= Maligaon Chariali =

Maligaon Chariali is the focal -point of Maligaon, in Guwahati. It is located between Jalukbari Point and Kamakhya foot hill of famous Kamakhya Temple. The road passing through Maligaon earlier was called Assam Trunk Road and during ist tenure of AGP, the road has been christened as the Dinesh Goswami Road. The word ‘chariali’ in Assamese means ‘a place where four roads meet. Towards the west from Maligaon Chariali one finds the Dinesh Goswami road (old Assam Trunk Road) approaching Jalukbari via Adabari, while towards the east, one approaches Kamakhya foot hill. A few decades back Maligaon was not part of Guwahati but of Pandu; from 1975 Maligaon became part of Guwahati (Municipality Corporation). The Padmanath Gohain Baruah Road (P.N.G.B. Road) runs from Maligaon Chariali to NH-37 at Tetelia via Maligaon Goshala.
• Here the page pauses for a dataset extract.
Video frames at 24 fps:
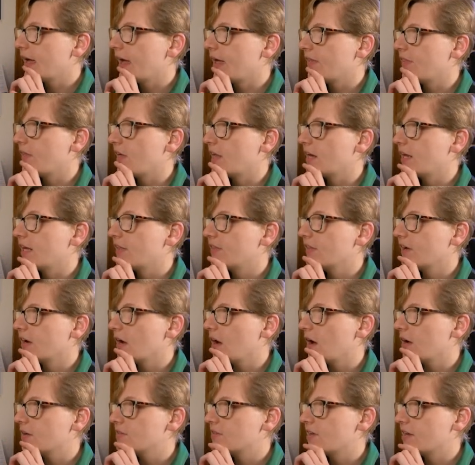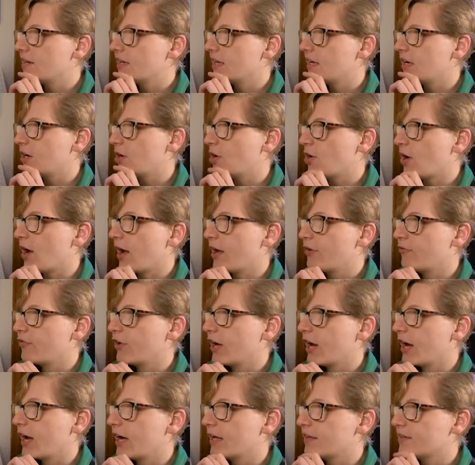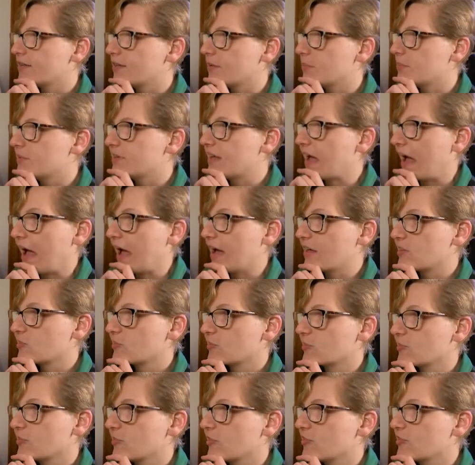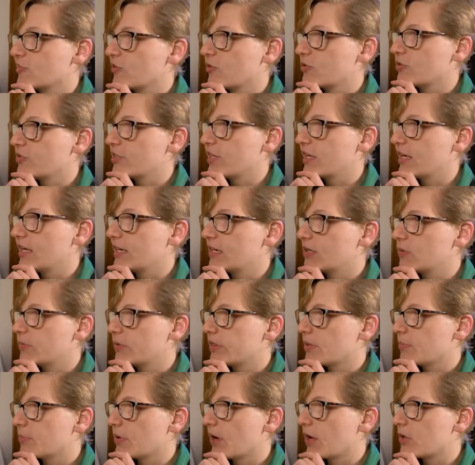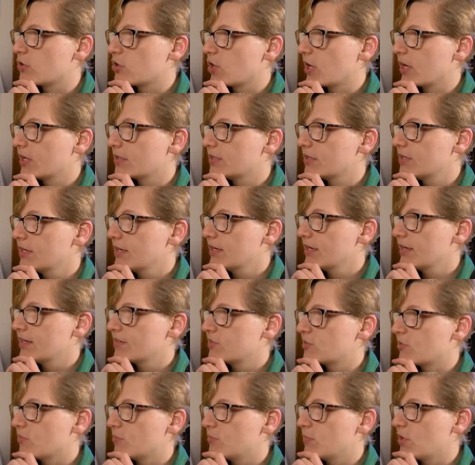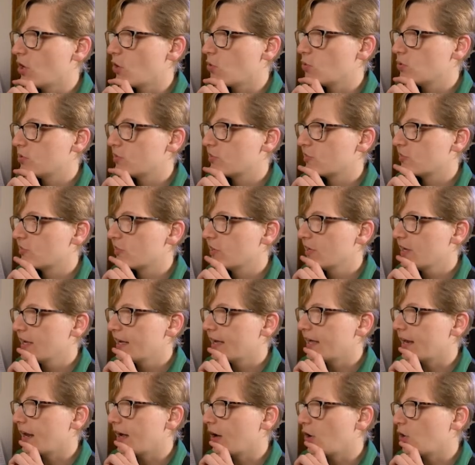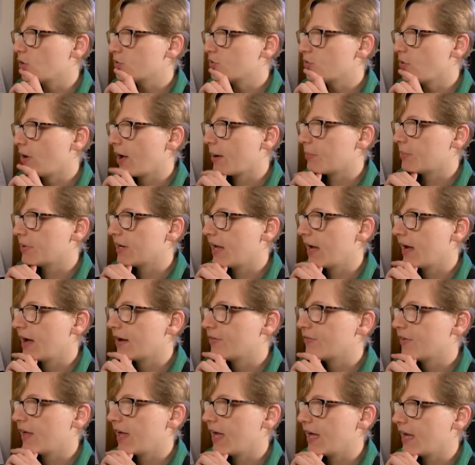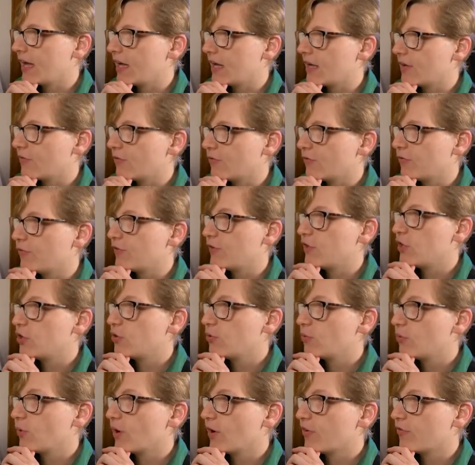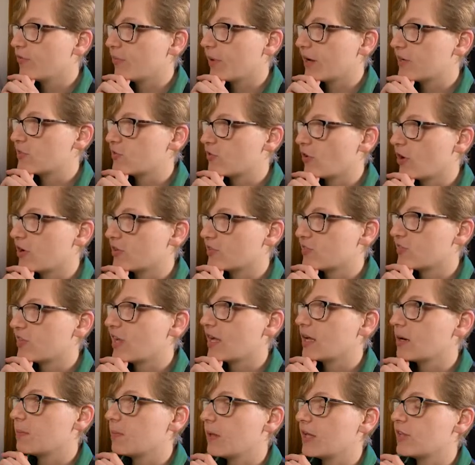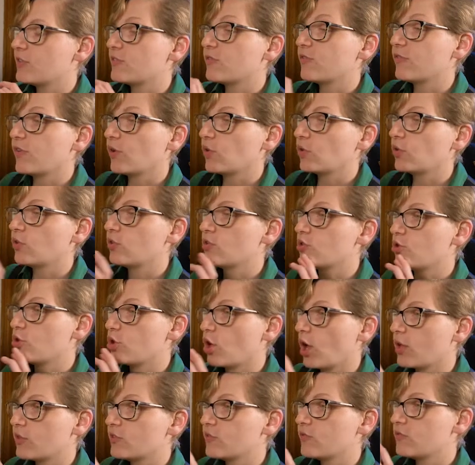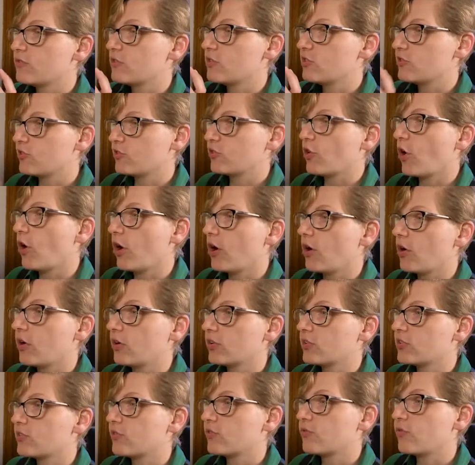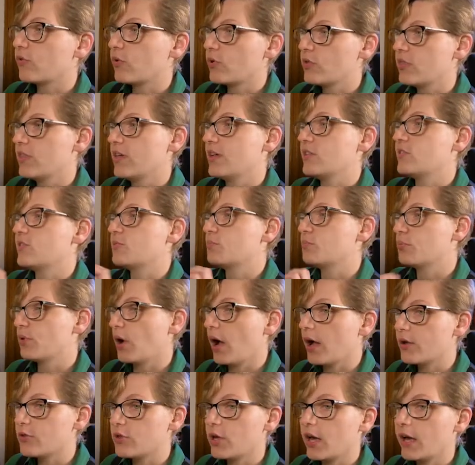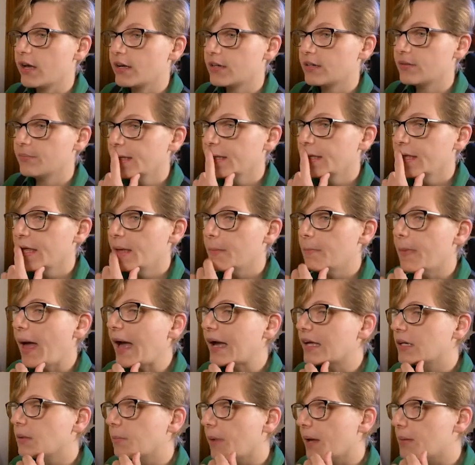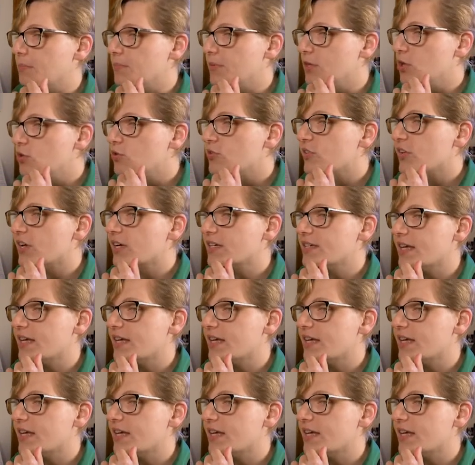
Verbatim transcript: And then in the content here, I've got some tasks associated with the project, some notes, and I also happen to have a view of my songs database filtered just for the songs for this project. Back into my music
The fourth road is the one that originates at Maligaon Chariali and runs northwest towards Pandu Cabin, touching Aruna Cinema Hall and Pandu College on the way. The Jalukbari Police Station lies at this corner of the Chariali. A foot overbridge for pedestrians has been inaugurated in early 2013.

The Kamakhya Railway Junction leads from Maligaon Chariali. This Railway station earlier named as Jalukbari.